State of the market | S&P

Fanning the flames

Hot bulker market drives prices up

As dry market rates spike, the price of ships has followed suit – along with the number of orders, and the level of activity on the S&P market. Clarksons reports that some 187 capesize orders were placed during the first half of 2007, with total dry newbuilding orders over the same period worth a total of some $31.5 billion. This is a drastic increase over the same period last year, when just $4.2 billion of bulkers were ordered. In the second half of last year, bulker orders reached $15.2 billion, making a total of $19.4 billion for the whole year. Bulkers currently represent almost 40 per cent of all orders placed in this half of the year, up from just eight per cent in the first half of 2006.

A number of large fleet transfers took place with owners seeking to cash in on the latest bulk market spike. Perhaps the two most spectacular deals of the summer were Eagle Bulkers’ purchase of 26 supramaxes from Anemi Maritime Services for a reported $1.1 billion in July, and Genco’s purchase of nine capesizes, again for $1.1 billion.

Tanker owners join the bulk party

Even players who are normally regarded as tanker specialists are looking to get in on the action. TOP Tankers made its first venture into the bulk market with the purchase of three vessels: a panamax, a supramax and a handymax, for a total price of $150 million. The vessels will be delivered between September 2007 and January 2008, and will be operated on long-term charter. According to chief executive Evangelos Pistiolis: “This acquisition represents the company’s first entry into the dry bulk sector, which has demonstrated significant growth in the past few years and is expected to remain robust based on strong fundamentals.” It went on to buy a futher three panamaxes in August.

Navios, also a newcomer to the capesize market, was reported as paying $240 million for two capesizes scheduled for delivery in 2009. Similar vessels had been ordered for some $95 million apiece just two months earlier. Turkish tanker specialist Besiktas Shipping purchased four capesize bulkers, and announced that it intended to expand its dry fleet to 10 vessels, although plans may change following its recent takeover by Double Hull Tankers.

With spot rates for capesize bulkers currently about three times those for VLCCs, some owners are also looking to convert single-hull tankers, which would in any case have to be phased out in three years time, into bulkers. Taiwanese Maritime Transport (TMT) currently has seven VLCCs waiting to be converted into VLOCs, a process which takes eight to nine months.
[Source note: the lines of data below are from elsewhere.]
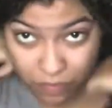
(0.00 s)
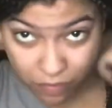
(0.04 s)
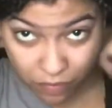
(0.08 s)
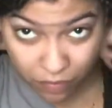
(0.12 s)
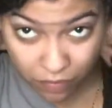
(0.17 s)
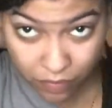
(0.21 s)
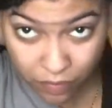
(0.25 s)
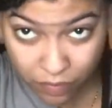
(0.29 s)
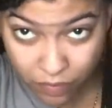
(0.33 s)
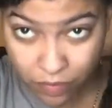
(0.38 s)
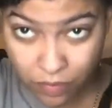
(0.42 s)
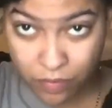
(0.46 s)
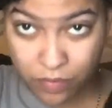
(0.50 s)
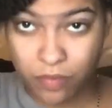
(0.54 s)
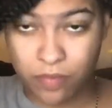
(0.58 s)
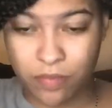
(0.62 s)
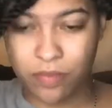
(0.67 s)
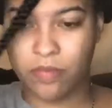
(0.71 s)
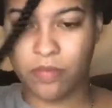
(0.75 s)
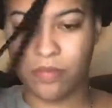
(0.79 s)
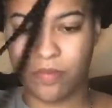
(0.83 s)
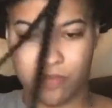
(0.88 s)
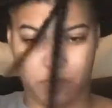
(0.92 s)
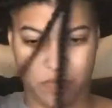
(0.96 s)
and that's basically
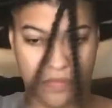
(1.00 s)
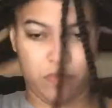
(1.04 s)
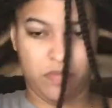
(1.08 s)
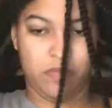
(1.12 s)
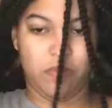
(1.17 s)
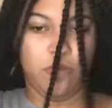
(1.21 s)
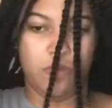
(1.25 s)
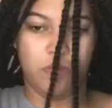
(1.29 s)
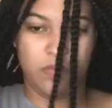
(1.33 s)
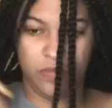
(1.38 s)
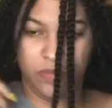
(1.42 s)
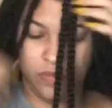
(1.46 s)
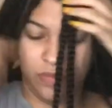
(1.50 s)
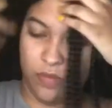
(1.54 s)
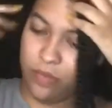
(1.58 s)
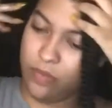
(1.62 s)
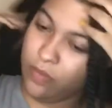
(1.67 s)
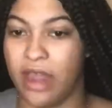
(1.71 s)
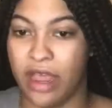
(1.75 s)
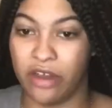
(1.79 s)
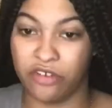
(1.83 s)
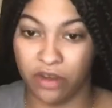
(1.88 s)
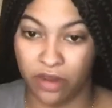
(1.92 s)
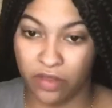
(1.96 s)
it for that.
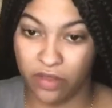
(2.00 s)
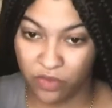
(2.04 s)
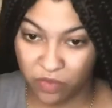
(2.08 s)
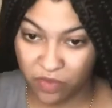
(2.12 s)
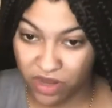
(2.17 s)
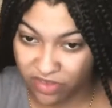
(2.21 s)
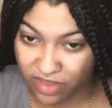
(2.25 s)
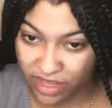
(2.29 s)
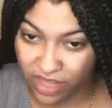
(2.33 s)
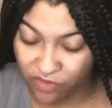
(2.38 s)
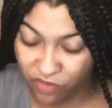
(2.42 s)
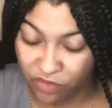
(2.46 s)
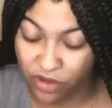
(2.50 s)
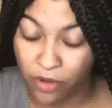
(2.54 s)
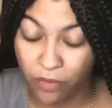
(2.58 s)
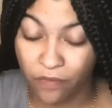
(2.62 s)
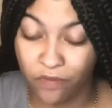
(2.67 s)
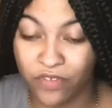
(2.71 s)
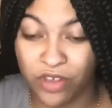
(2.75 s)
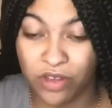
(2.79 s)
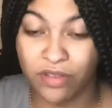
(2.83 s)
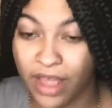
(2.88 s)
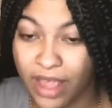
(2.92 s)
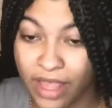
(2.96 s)
So if you have any
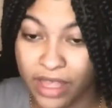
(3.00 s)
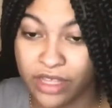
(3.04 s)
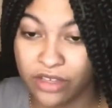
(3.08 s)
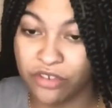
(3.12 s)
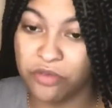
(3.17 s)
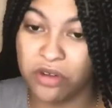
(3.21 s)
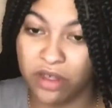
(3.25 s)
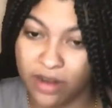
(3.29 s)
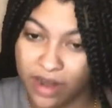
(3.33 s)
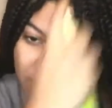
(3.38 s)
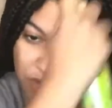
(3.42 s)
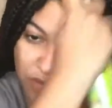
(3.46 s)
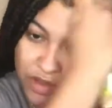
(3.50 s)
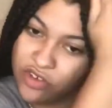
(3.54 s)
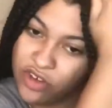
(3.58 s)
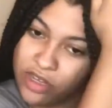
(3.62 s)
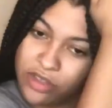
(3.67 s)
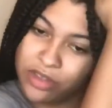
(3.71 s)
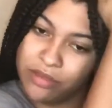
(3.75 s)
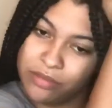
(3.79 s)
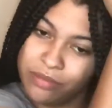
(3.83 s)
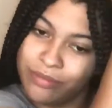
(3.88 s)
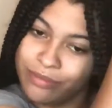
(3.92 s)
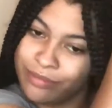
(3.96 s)
dry spots
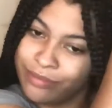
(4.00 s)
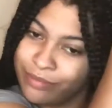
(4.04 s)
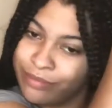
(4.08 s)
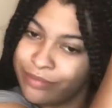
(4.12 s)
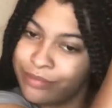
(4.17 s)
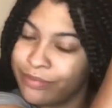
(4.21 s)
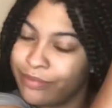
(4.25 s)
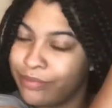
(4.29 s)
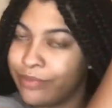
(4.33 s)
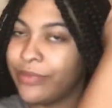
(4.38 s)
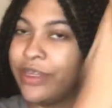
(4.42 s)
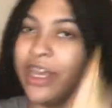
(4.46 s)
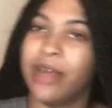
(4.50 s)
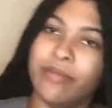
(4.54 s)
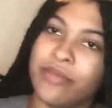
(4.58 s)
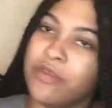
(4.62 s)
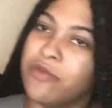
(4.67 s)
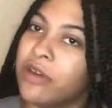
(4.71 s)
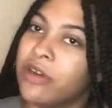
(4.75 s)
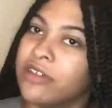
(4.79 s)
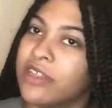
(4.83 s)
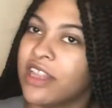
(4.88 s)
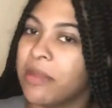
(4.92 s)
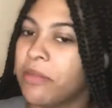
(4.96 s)
after that you feel are
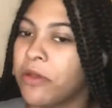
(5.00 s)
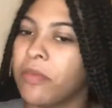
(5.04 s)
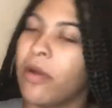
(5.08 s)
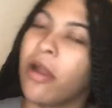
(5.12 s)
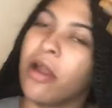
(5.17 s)
still itchy,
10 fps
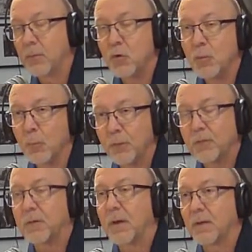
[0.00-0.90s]
numerous
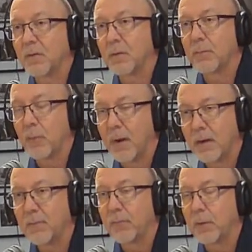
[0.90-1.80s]
states,
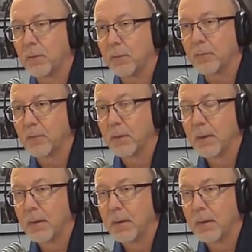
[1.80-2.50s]
variety of theaters,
China-based Hebei Ocean Shipping, which had already converted two single-hull VLCCs into ore carrier, has bought a further three vessels for conversion, in addition to a 16- strong capesize building programme, with the ships due for delivery between 2009 and 2011. Malaysia-based Wawasan Bulk Services, meanwhile, went against the trend altogether, putting its five remaining bulk vessels, one panamax and four handymaxes, out to tender, leaving it with a fleet of five chemical tankers.

Bull run or bubble?

Many bulker owners are taking advantage of the booming markets to make a quick turnround on vessels bought earlier this year before the steep rise in rates became apparent.
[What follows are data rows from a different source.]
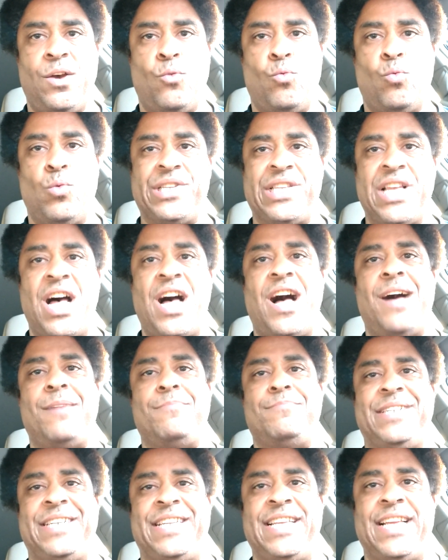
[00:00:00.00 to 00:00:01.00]
What's up?
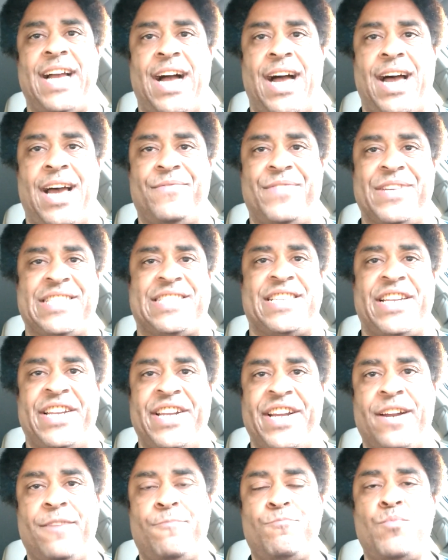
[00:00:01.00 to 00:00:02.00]
Dion, Vincent
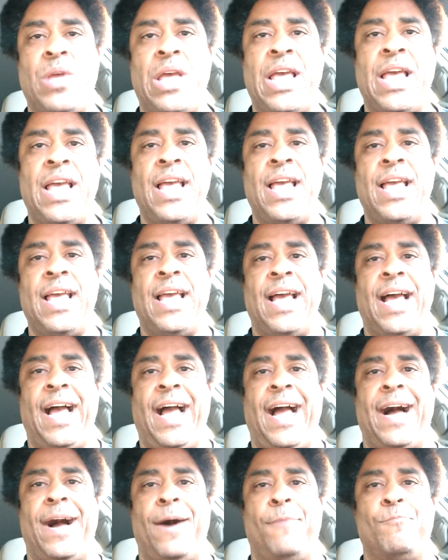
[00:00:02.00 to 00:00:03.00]
here.
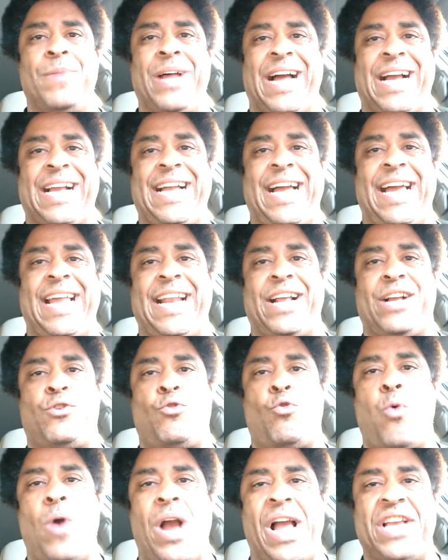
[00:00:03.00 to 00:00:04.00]
I got a
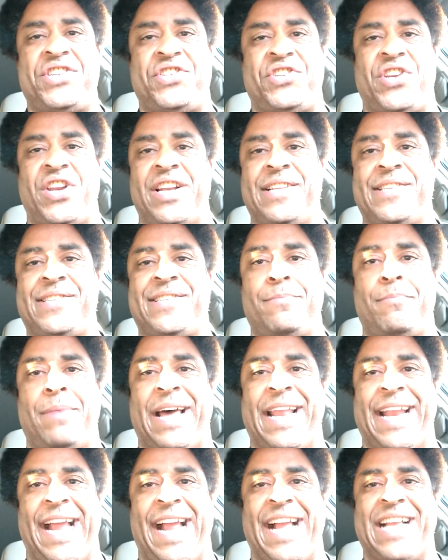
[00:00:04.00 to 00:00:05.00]
question that
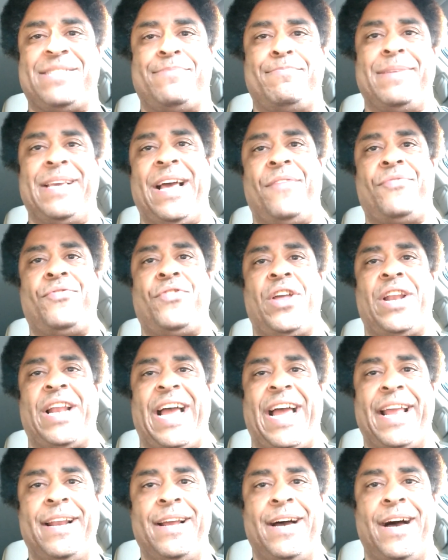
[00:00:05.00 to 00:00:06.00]
somebody asked me, and I thought
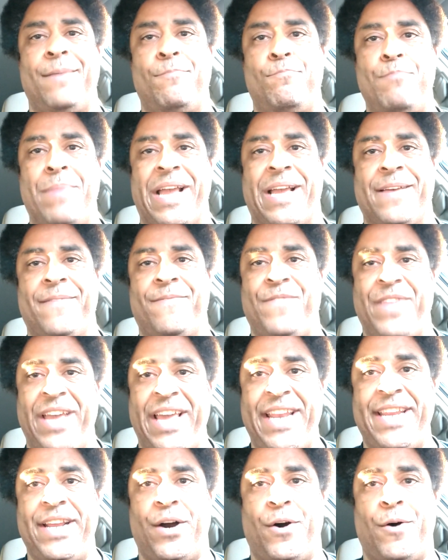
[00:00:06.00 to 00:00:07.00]
I'd make a
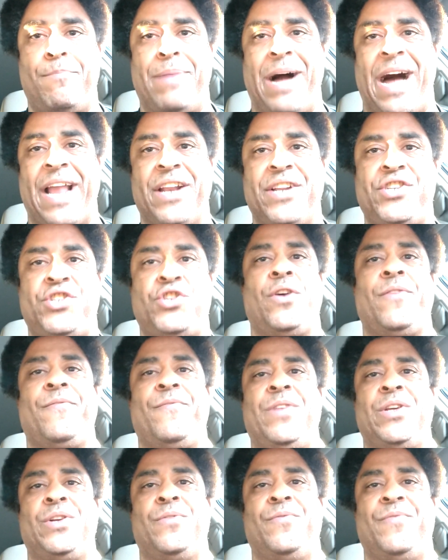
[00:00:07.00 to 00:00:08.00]
video about it, short
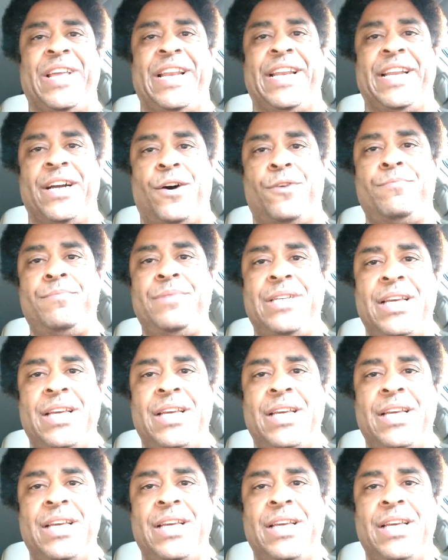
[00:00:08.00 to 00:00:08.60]
little video.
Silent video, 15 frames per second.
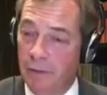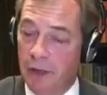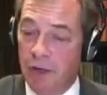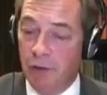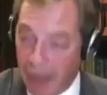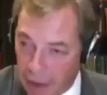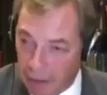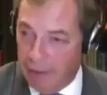the
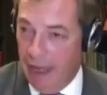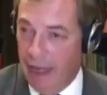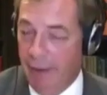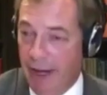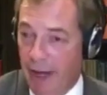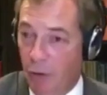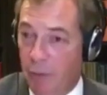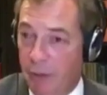great thing
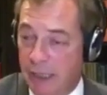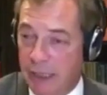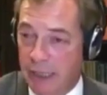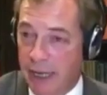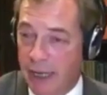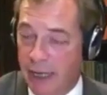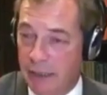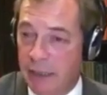about
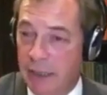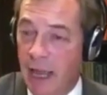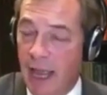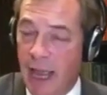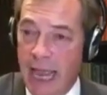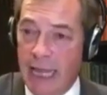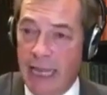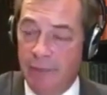LBC is
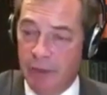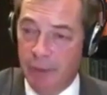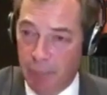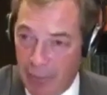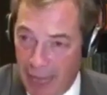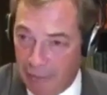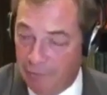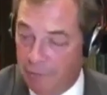it gives a
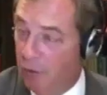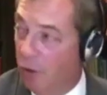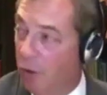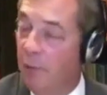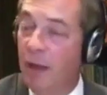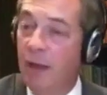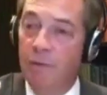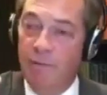
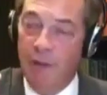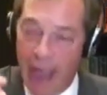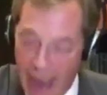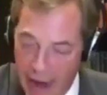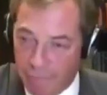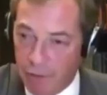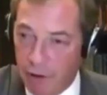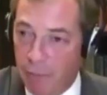platform for
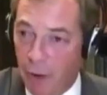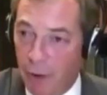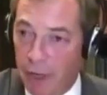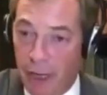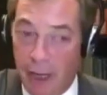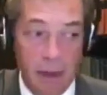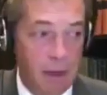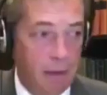
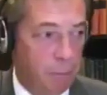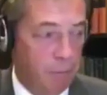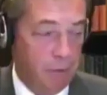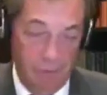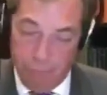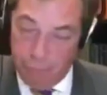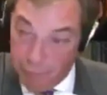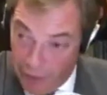everybody,
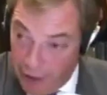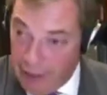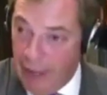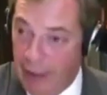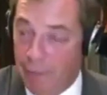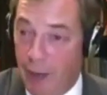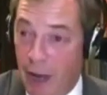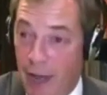provided
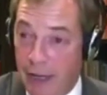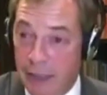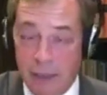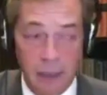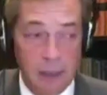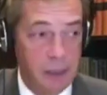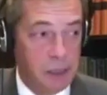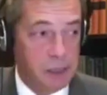they're
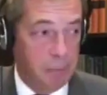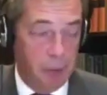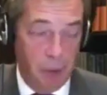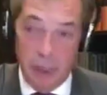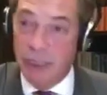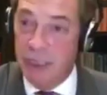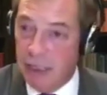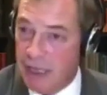polite, to
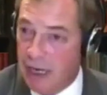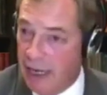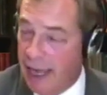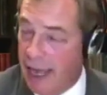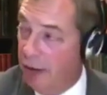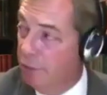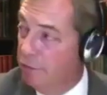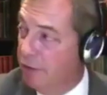put a sincerely
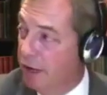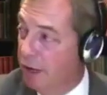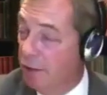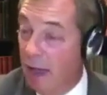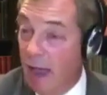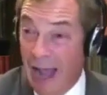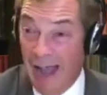held view.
At the beginning of May, Fearnleys were predicting that growth in the world economy would be matched, but not exceeded, by the shipping capacity that will become available over the next few years. So far this year, increased bulker deliveries have been matched by an unexpected increase in world trade. But if orders continue to increase at the pace we have seen over this summer, shipowners could be ruing the prices that they are currently paying to get into the bulk game.